Research on Multidimensional Deep Analysis and Evaluation Technology of Transformer Acoustic Patterns
摘要
The widespread use of distribution transformers in power grids has significantly increased the maintenance workload. Traditionally, the operational condition of distribution transformers has been assessed by maintenance personnel through direct auditory judgment, which is prone to interference from external noise and subjective human factors. To address this issue, the paper introduces a method that takes advantage of the unique vibration characteristics of various components in distribution transformers. It employs a blind source separation algorithm to extract the vibration signals specific to the on-load tap changer (OLTC). Considering the nonlinear and chaotic nature of OLTC vibration signals, the paper introduces a phase space reconstruction technique for nonlinear chaotic signal analysis, based on the extraction of geometric features from the multi-dimensional space trajectory.

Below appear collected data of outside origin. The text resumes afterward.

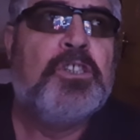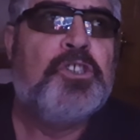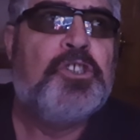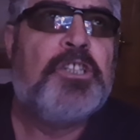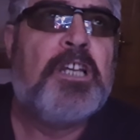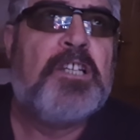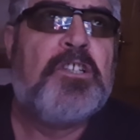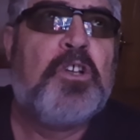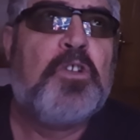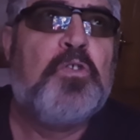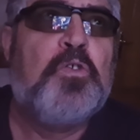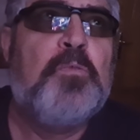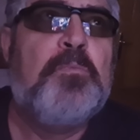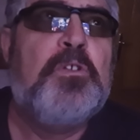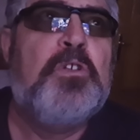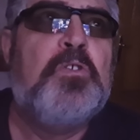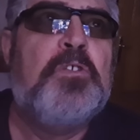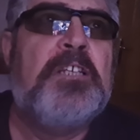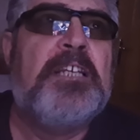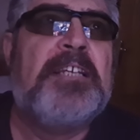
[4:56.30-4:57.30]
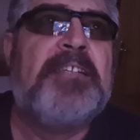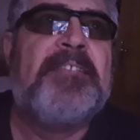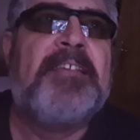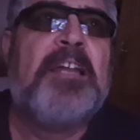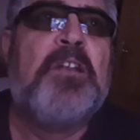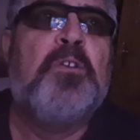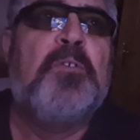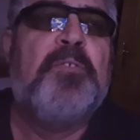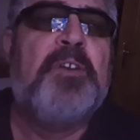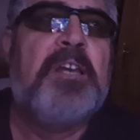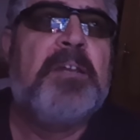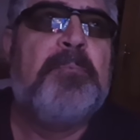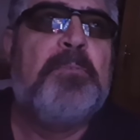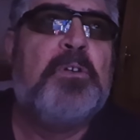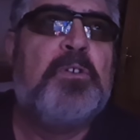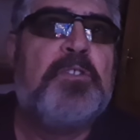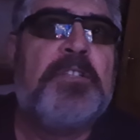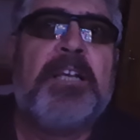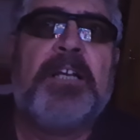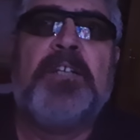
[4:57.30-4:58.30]
Cioè, sono due minuti che stanno fermi
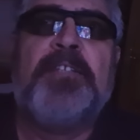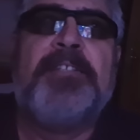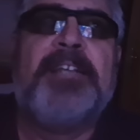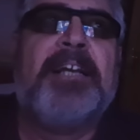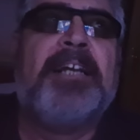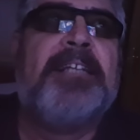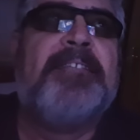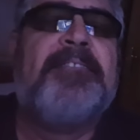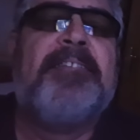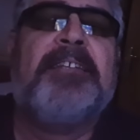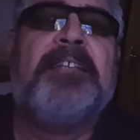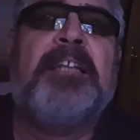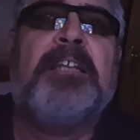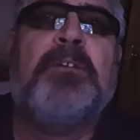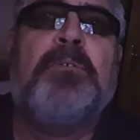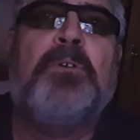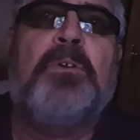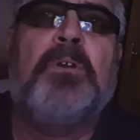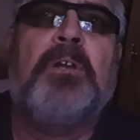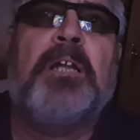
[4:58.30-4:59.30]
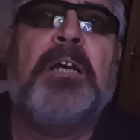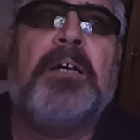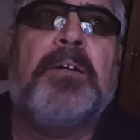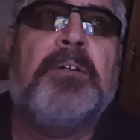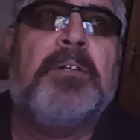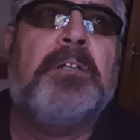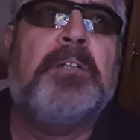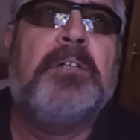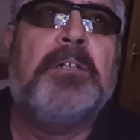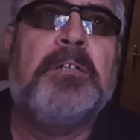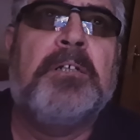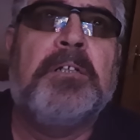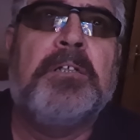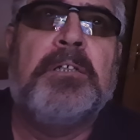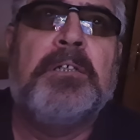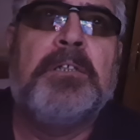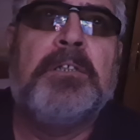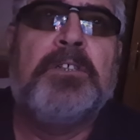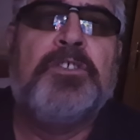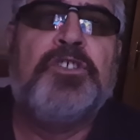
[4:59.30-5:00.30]
con questa sta cazzata di quello là.
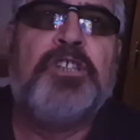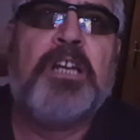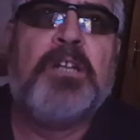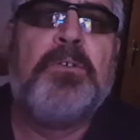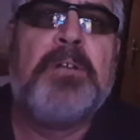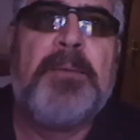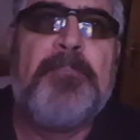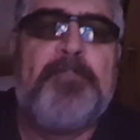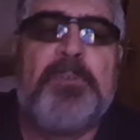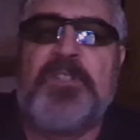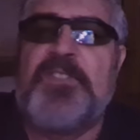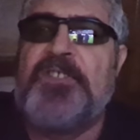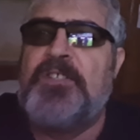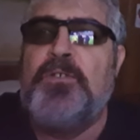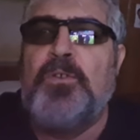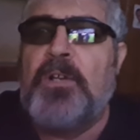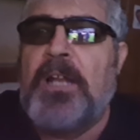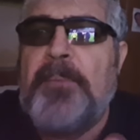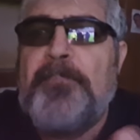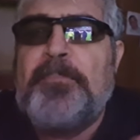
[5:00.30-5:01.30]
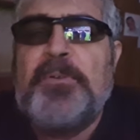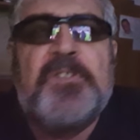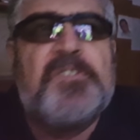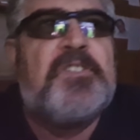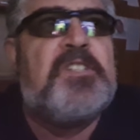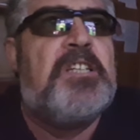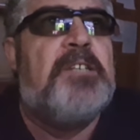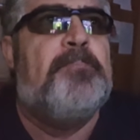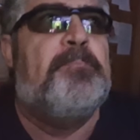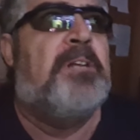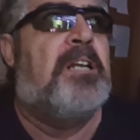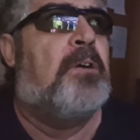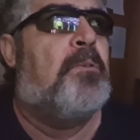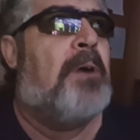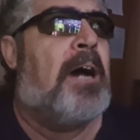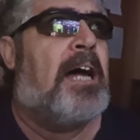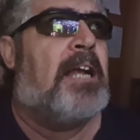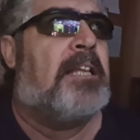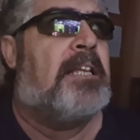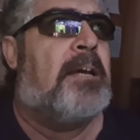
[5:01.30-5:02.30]
Cioè, non è, non è, possibile,
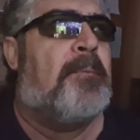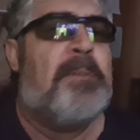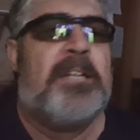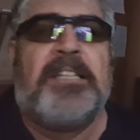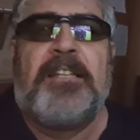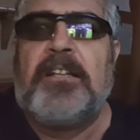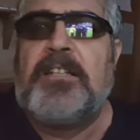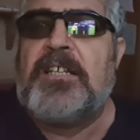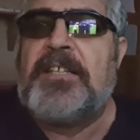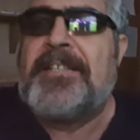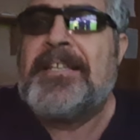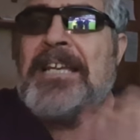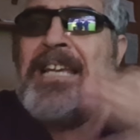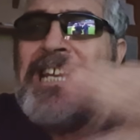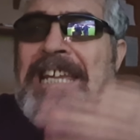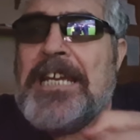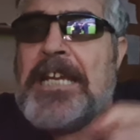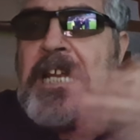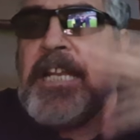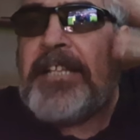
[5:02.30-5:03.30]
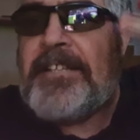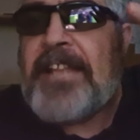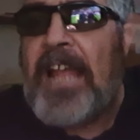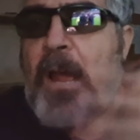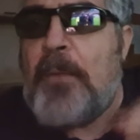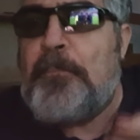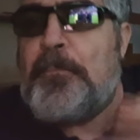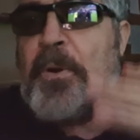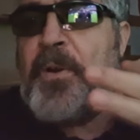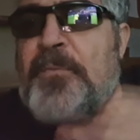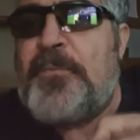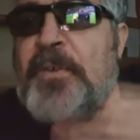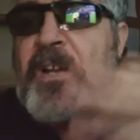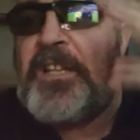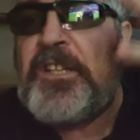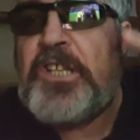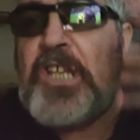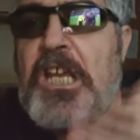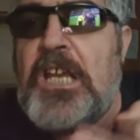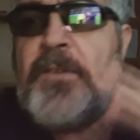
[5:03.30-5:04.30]
guarda, mettete il tempo
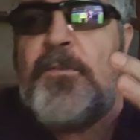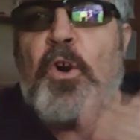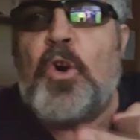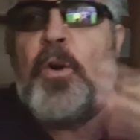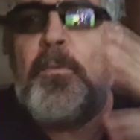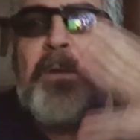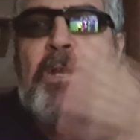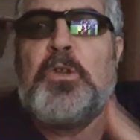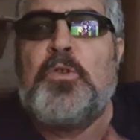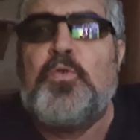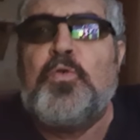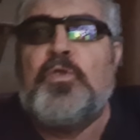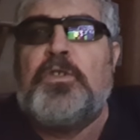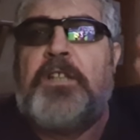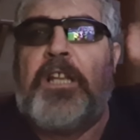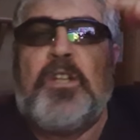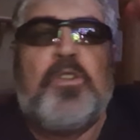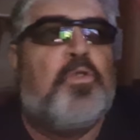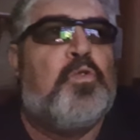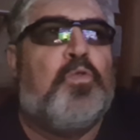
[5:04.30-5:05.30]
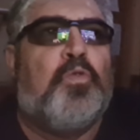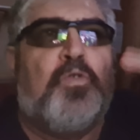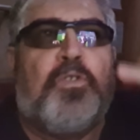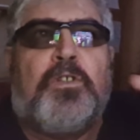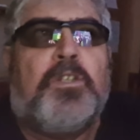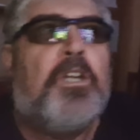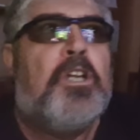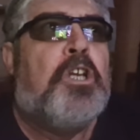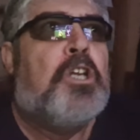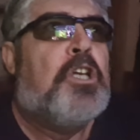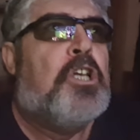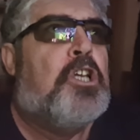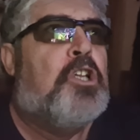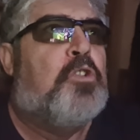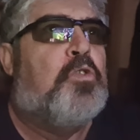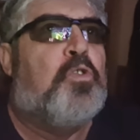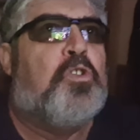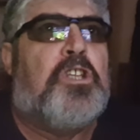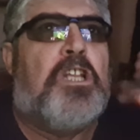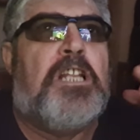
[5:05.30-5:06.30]
effettivo come in, tutte, in, tut in
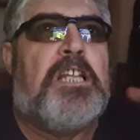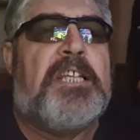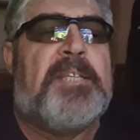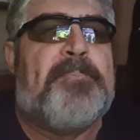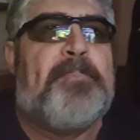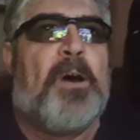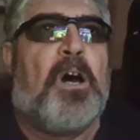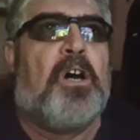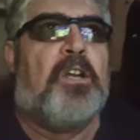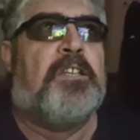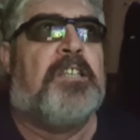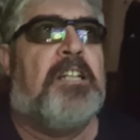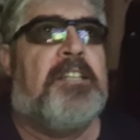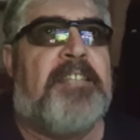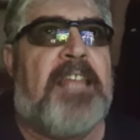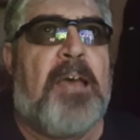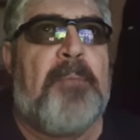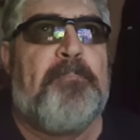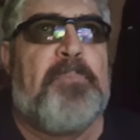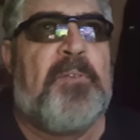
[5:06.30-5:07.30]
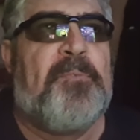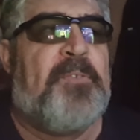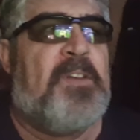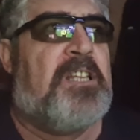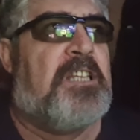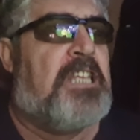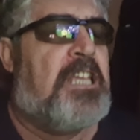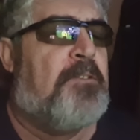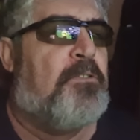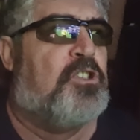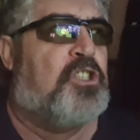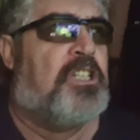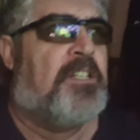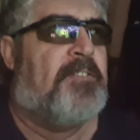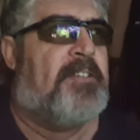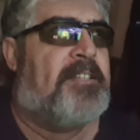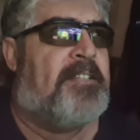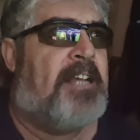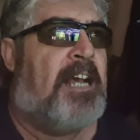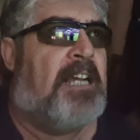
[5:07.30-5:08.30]
tutti gli sport, il tempo effettivo ci
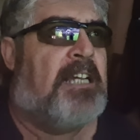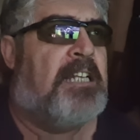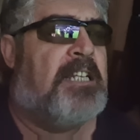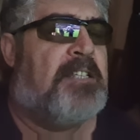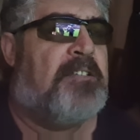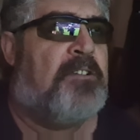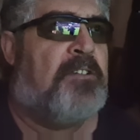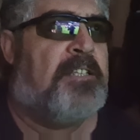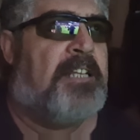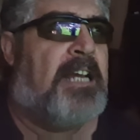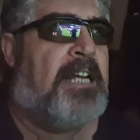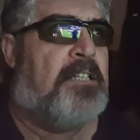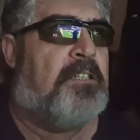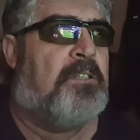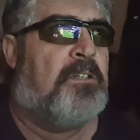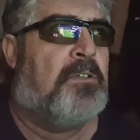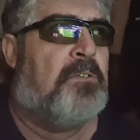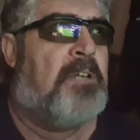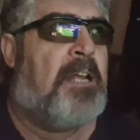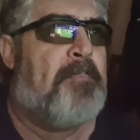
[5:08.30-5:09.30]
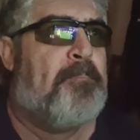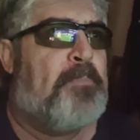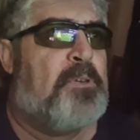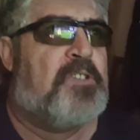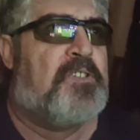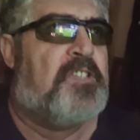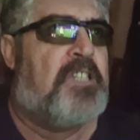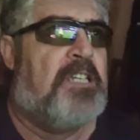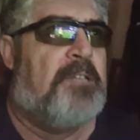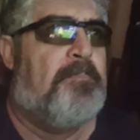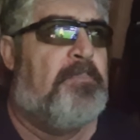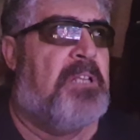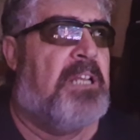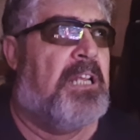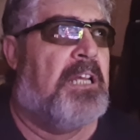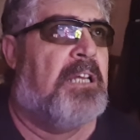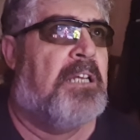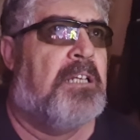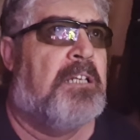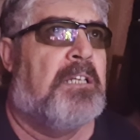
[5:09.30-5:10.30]
deve stare Cristo Santo, non è
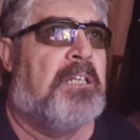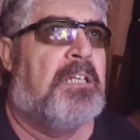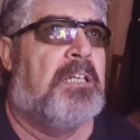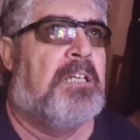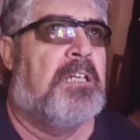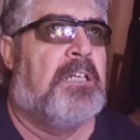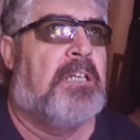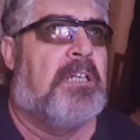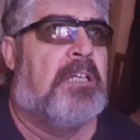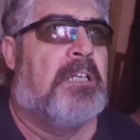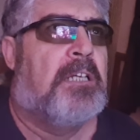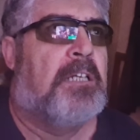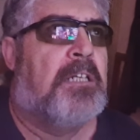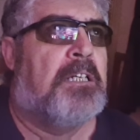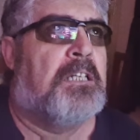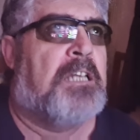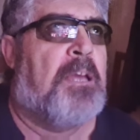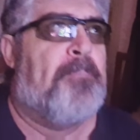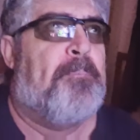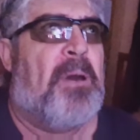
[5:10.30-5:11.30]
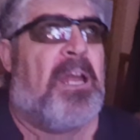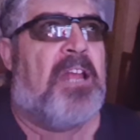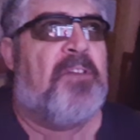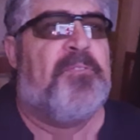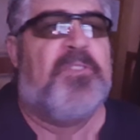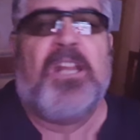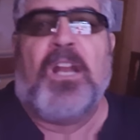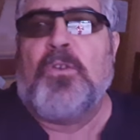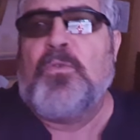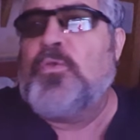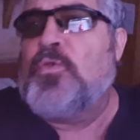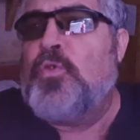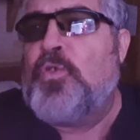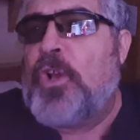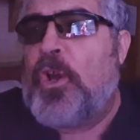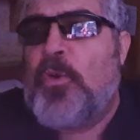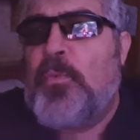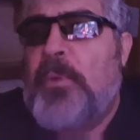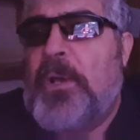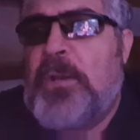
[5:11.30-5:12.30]
possibile. Che poi alla fine non, non
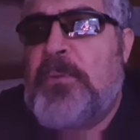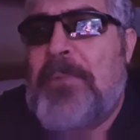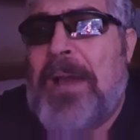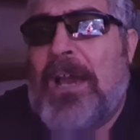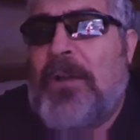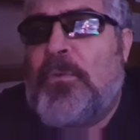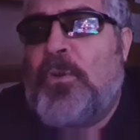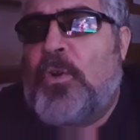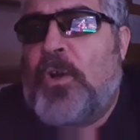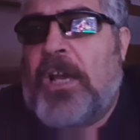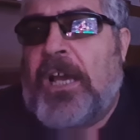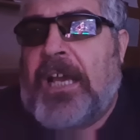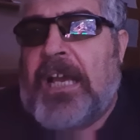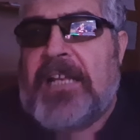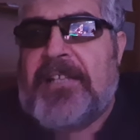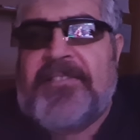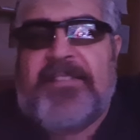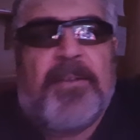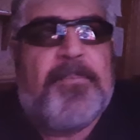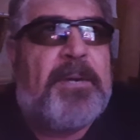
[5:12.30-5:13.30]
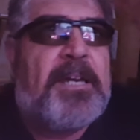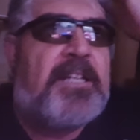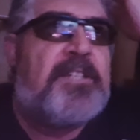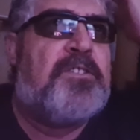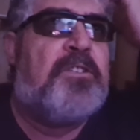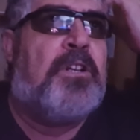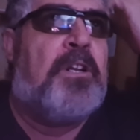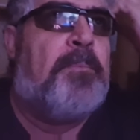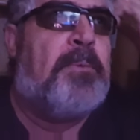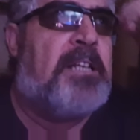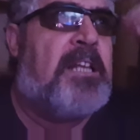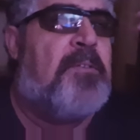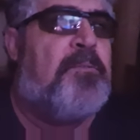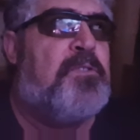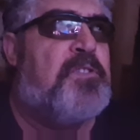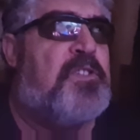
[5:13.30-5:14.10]
recuperi mai quello che cazzo hai perso, no? Perché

This method extracts characteristic maps and geometric parameters of distribution transformers under different mechanical states. To enable fault state identification, A two-dimensional membership function is constructed by applying the phase space reconstruction technique. Fuzzy inference is then performed using predefined fuzzy rules, and characteristic parameters are calculated to build a comprehensive parameter library for state recognition. The proposed method is validated using field test data, achieving an average classification success rate exceeding 91.25%, thereby demonstrating its effectiveness in accurately identifying the operational state of OLTC.